▶ Activity: With the pictures left out, set down the line containing "[0:00.00-0:03.92]" and each line after it to the end of the material, exactly as written.
——————————
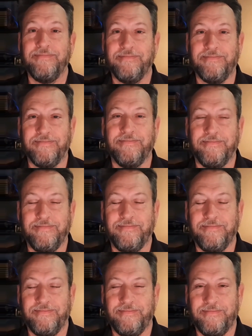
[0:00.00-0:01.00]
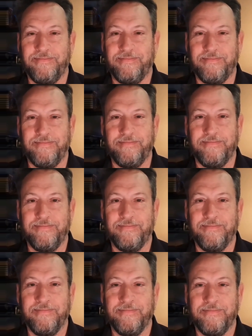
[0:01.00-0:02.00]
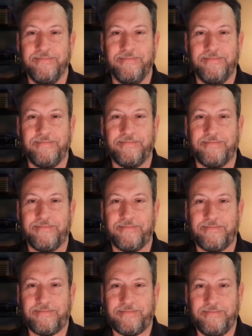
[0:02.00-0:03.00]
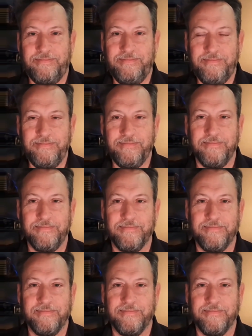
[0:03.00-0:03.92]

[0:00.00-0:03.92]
The person shown says nothing.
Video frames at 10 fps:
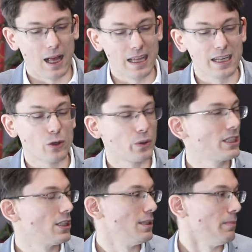
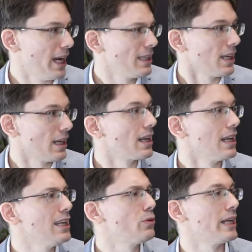increase the demand and
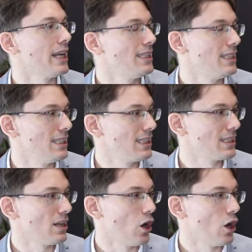liquidate this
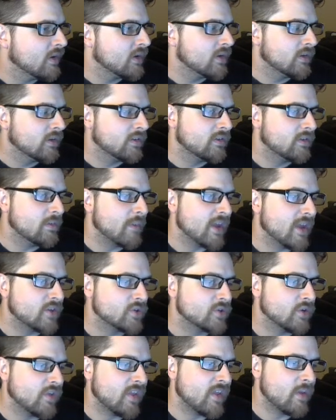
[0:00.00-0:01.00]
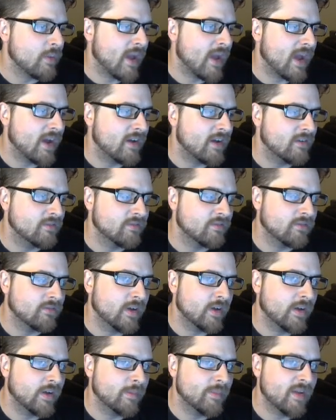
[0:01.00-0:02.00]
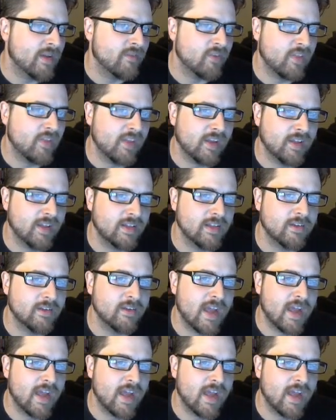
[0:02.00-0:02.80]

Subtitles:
to make sure that you have everything cleared out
——————————
▶ Task solution:
[0:00.00-0:03.92]
The person shown says nothing.
Video frames at 10 fps:
increase the demand and
liquidate this
[0:00.00-0:01.00]
[0:01.00-0:02.00]
[0:02.00-0:02.80]

Subtitles:
to make sure that you have everything cleared out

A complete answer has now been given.